Granted, so were the Bruins the last round until they suddenly were told by Joel Ward's goal in Game 7 overtime to go home. But even if that second and third OT became a walking death for the participants in Wednesday night's classic, the Caps hardly needed to be reminded they are very much alive. Hunter even expressed some modest hope that the Rangers victory may prove pyrrhic.

"They only played five D and we played six," said Hunter.  "Their D must be getting more tired than our D, but they are mobile. 

"So we just have to keep grinding and see."

The Caps didn't have a defenceman play over 40 minutes.  Ryan McDonagh played 51. The Rangers fourth-line players only averaged about three minutes less than the Washington fourth liners, so any attrition advantages likely would be confined to the defences and Tortorella doesn't believe in that anyway.

'Playoff hockey'

"It's playoff hockey," he said on a conference call Thursday as both teams were given the day off. "I don't expect it to be a problem."

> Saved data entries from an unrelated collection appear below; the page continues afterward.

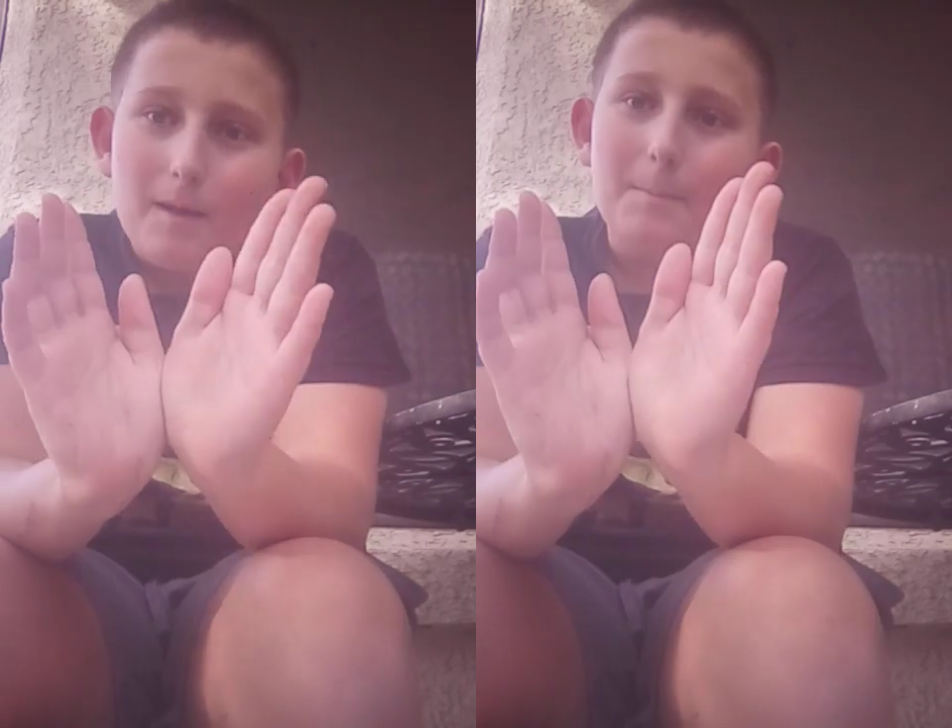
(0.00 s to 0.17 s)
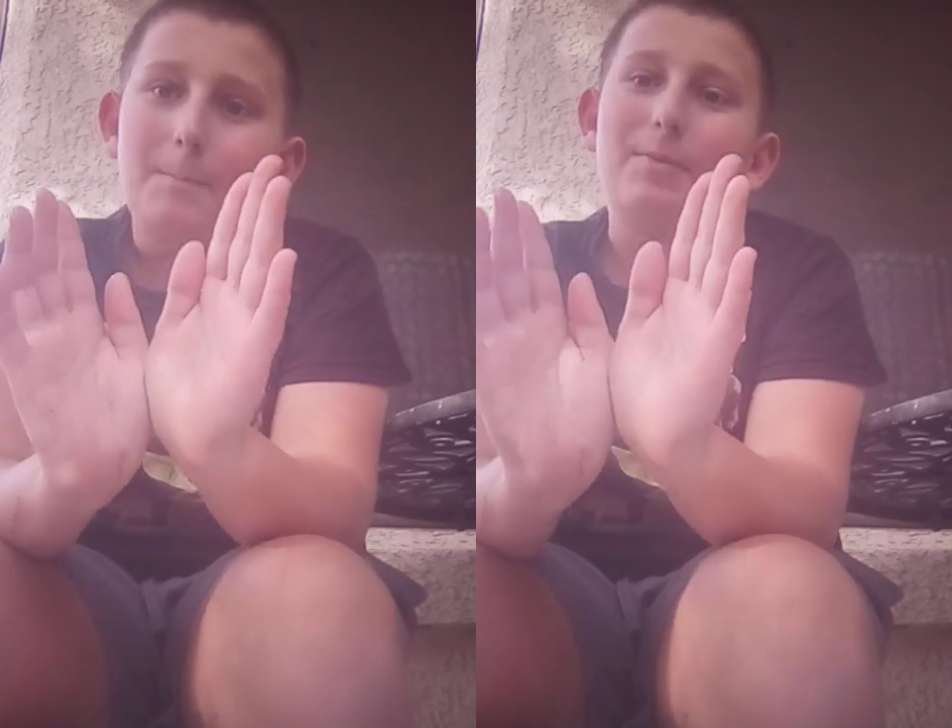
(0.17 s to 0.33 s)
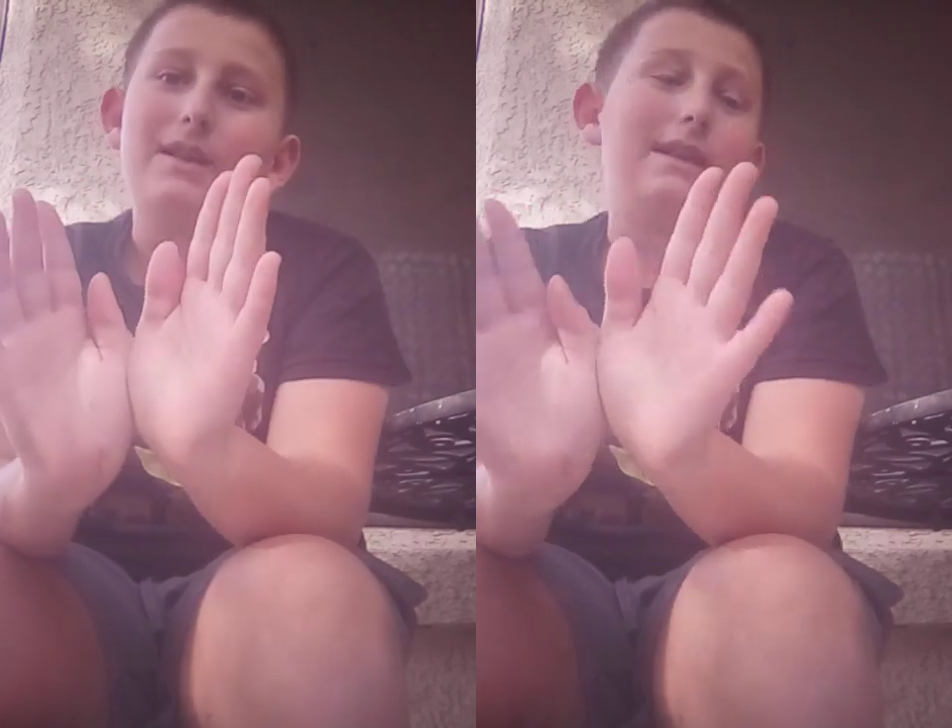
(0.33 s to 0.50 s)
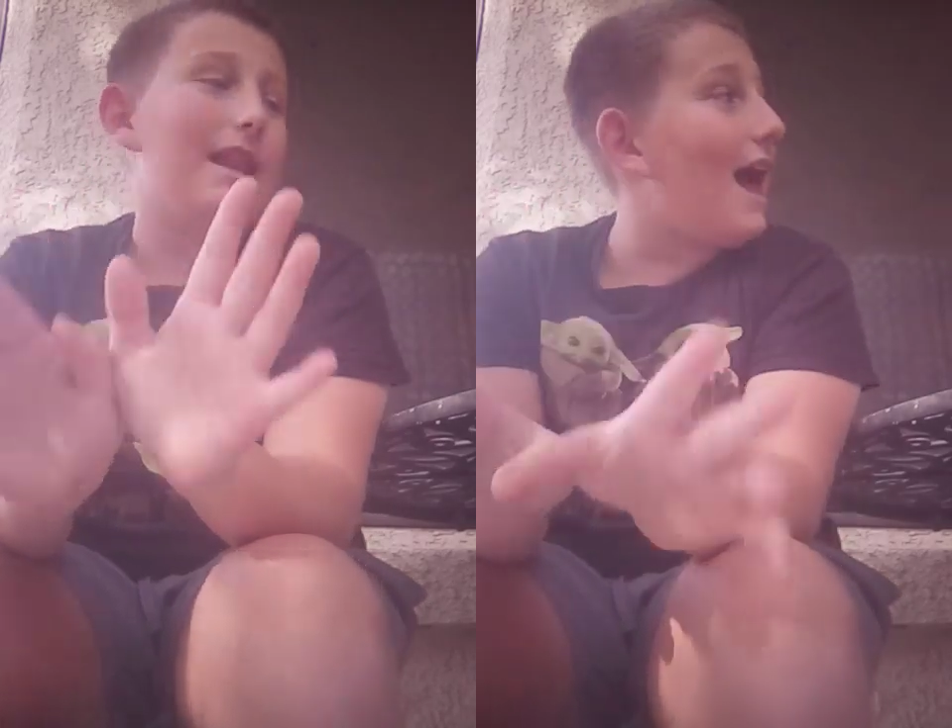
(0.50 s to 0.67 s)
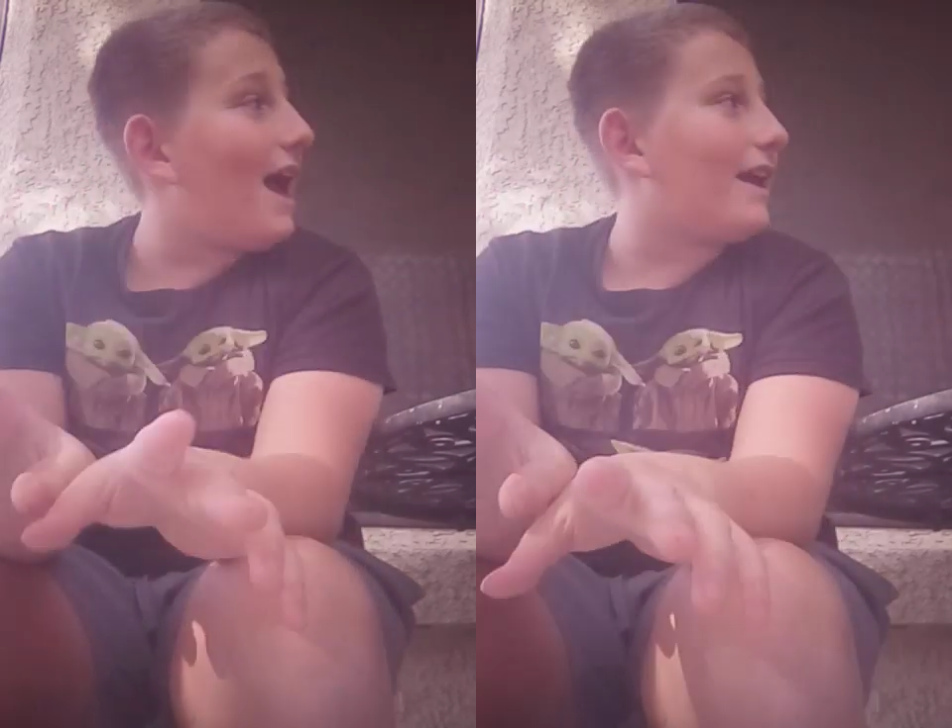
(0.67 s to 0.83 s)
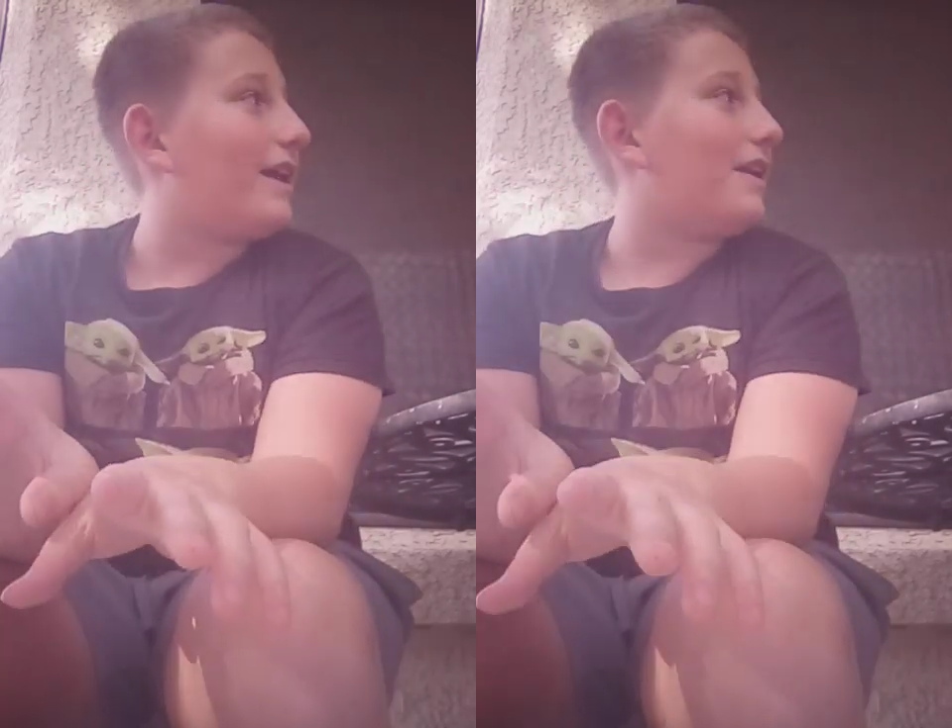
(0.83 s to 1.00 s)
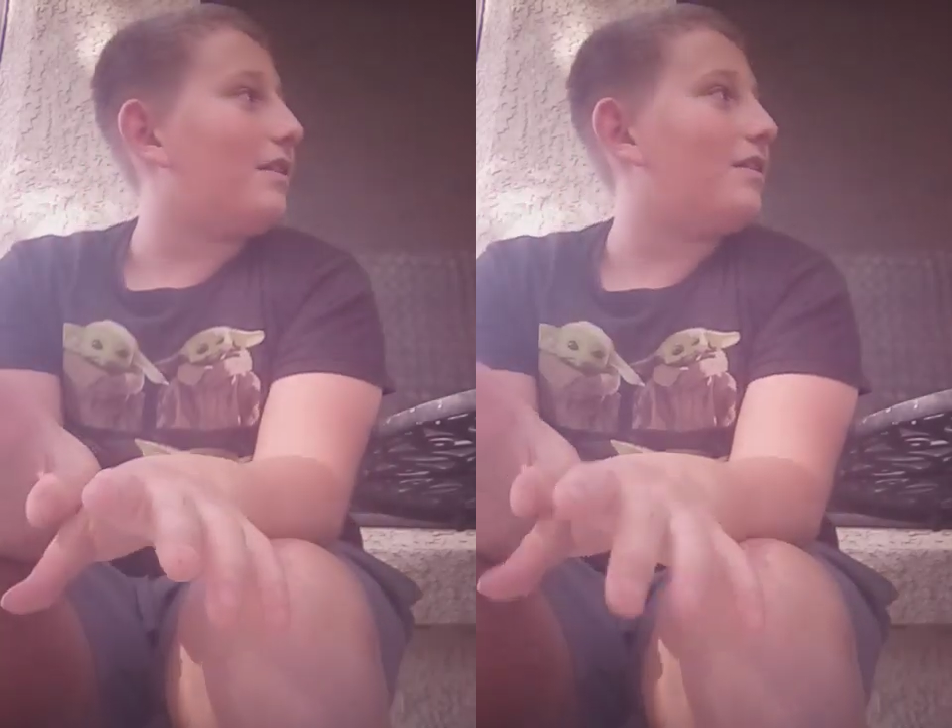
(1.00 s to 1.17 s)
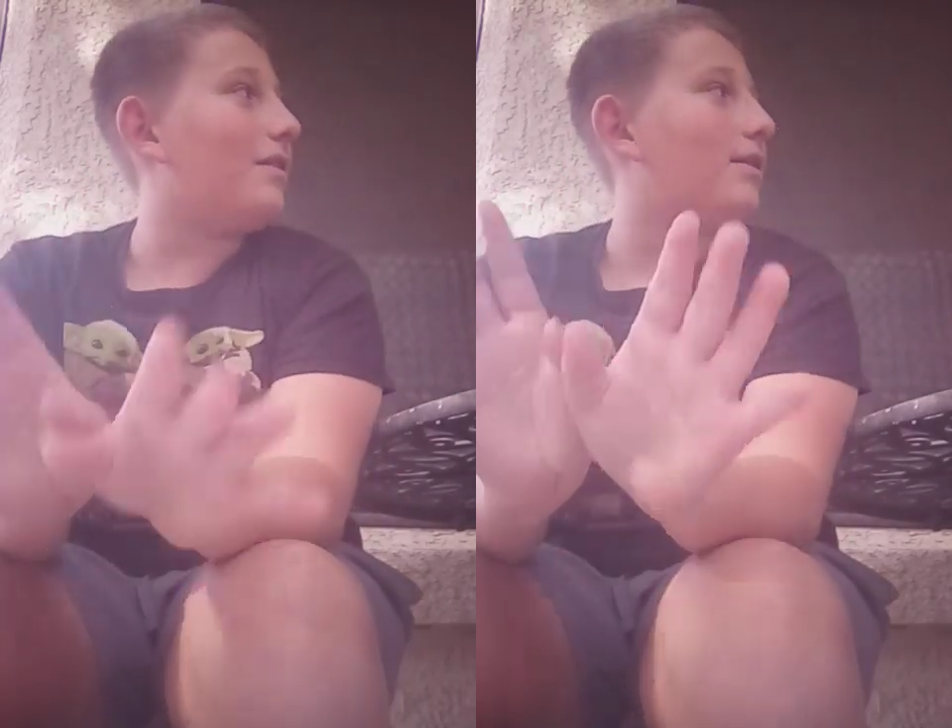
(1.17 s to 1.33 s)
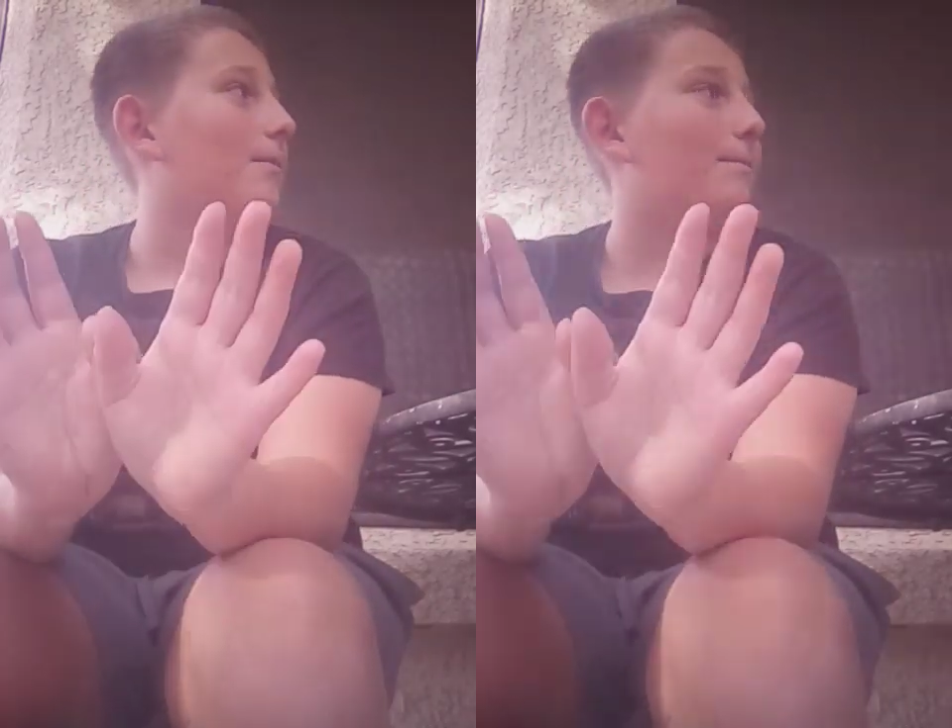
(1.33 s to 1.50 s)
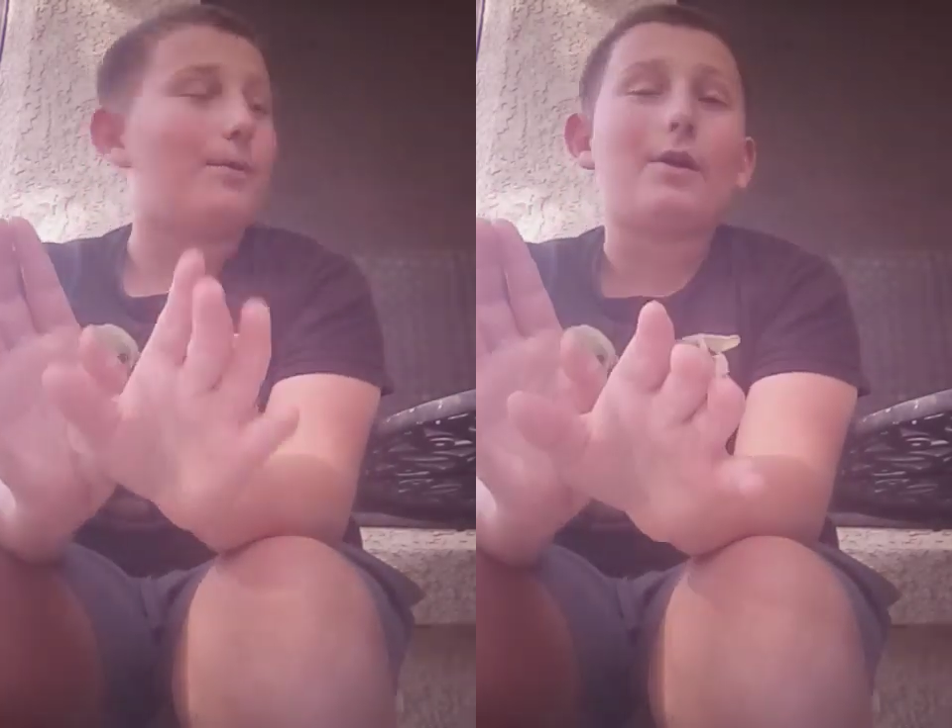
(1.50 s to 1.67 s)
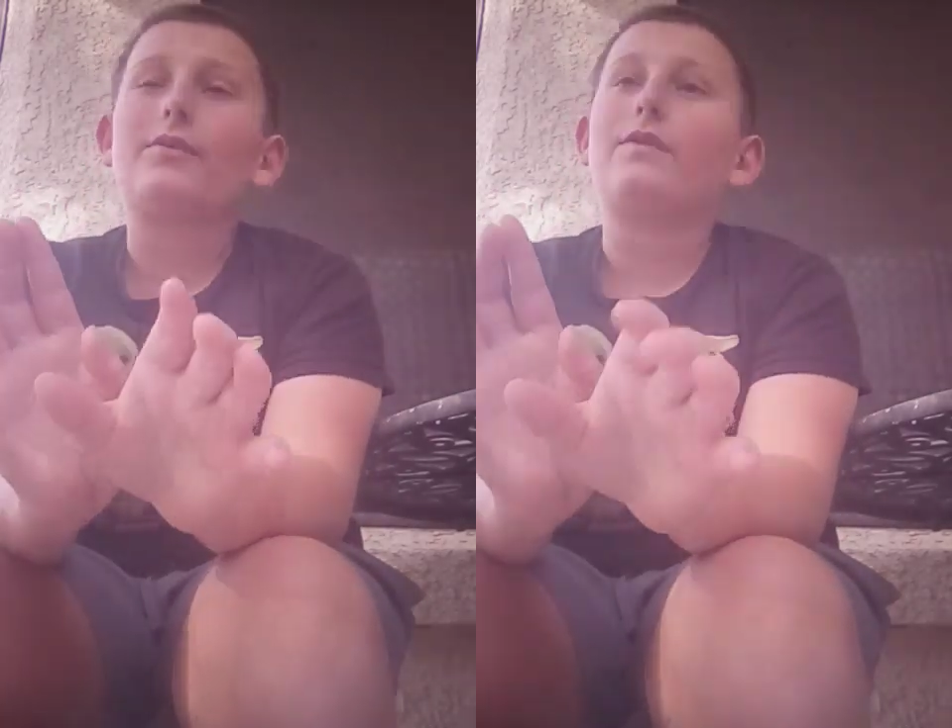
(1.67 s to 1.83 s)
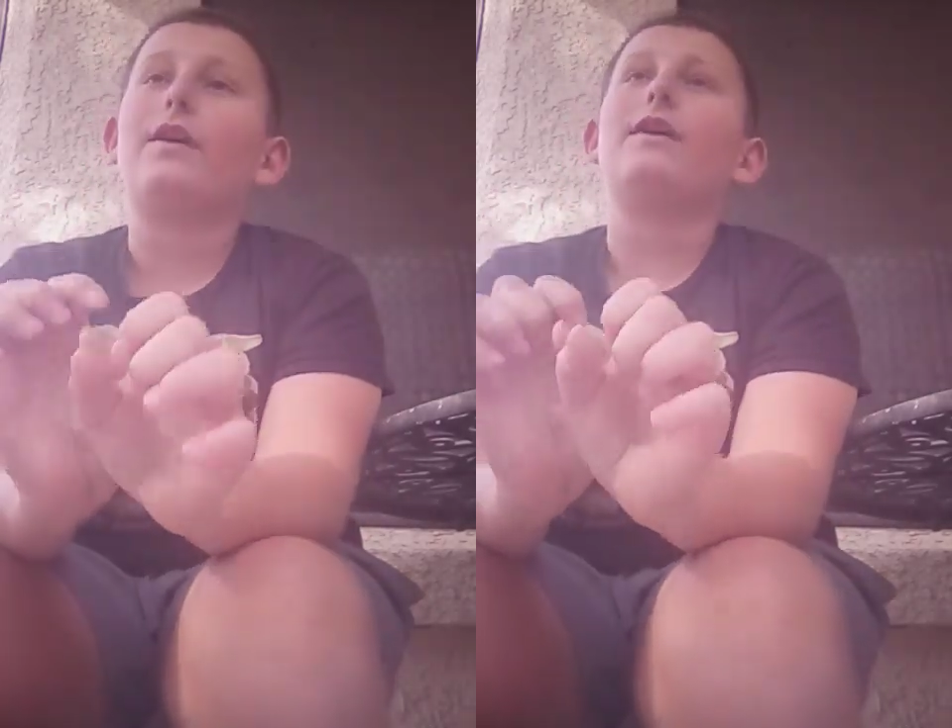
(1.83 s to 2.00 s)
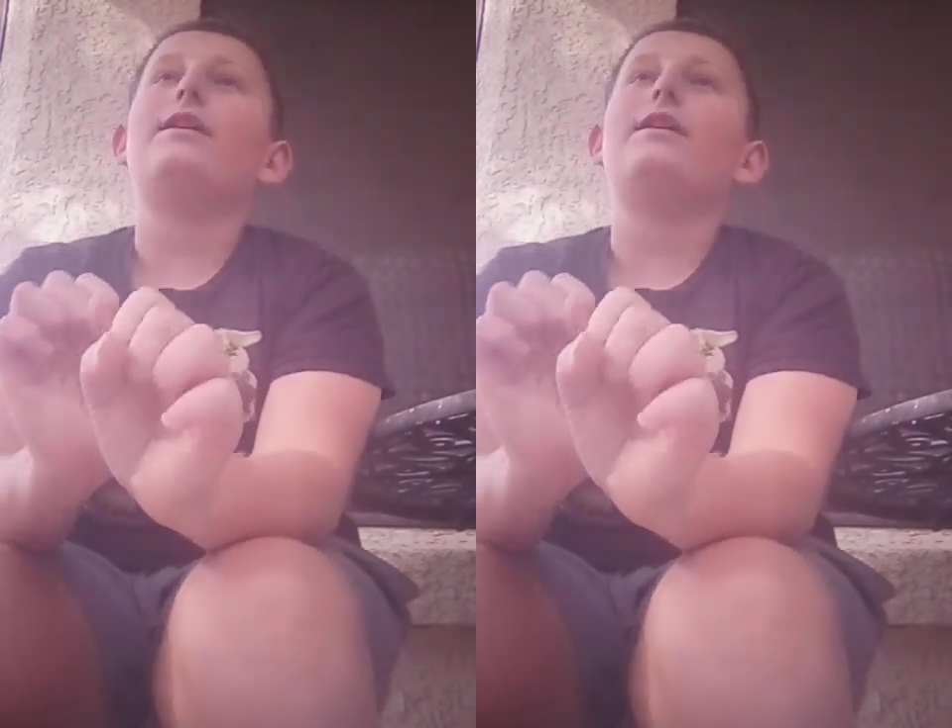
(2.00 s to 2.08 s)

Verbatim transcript: blinds Bertha.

One would expect that the Rangers coach, who said after the game that he had frozen Stu Bickel for so long he didn't dare try to thaw him out in the second overtime, will use his sixth defenceman deeper into Game 4. McDonagh is 22 years old, Michael Del Zotto 21, Dan Girardi 28 and Marc Staal 25, so their bodies should recover as fast as the Capitals' spirits.

As late as Game 3 ended - 12:14 a.m. ET - it's still plenty early in the series. And even if it wasn't, the 1994 New Jersey Devils (four overtimes) and 1971 Chicago Blackhawks (three overtimes) lost Game 6s - against Buffalo and the Rangers respectively - and still moved on to the next round.

"We're down 2-1, we have to win," said Hunter, but he insisted he slept well knowing that that in time there will be no losers among the participants in Game 3.

"When you get to be my age, win or lose, you remember the battle from games like that," he said.  "The ones I played in, I have all good memories."

"He also knows he has a team with short ones, even more useful than an ice bath, electrolyte beverages, pasta, hyperbaric chambers or a good, old, all-day sleep to get the Caps ready for Game 4.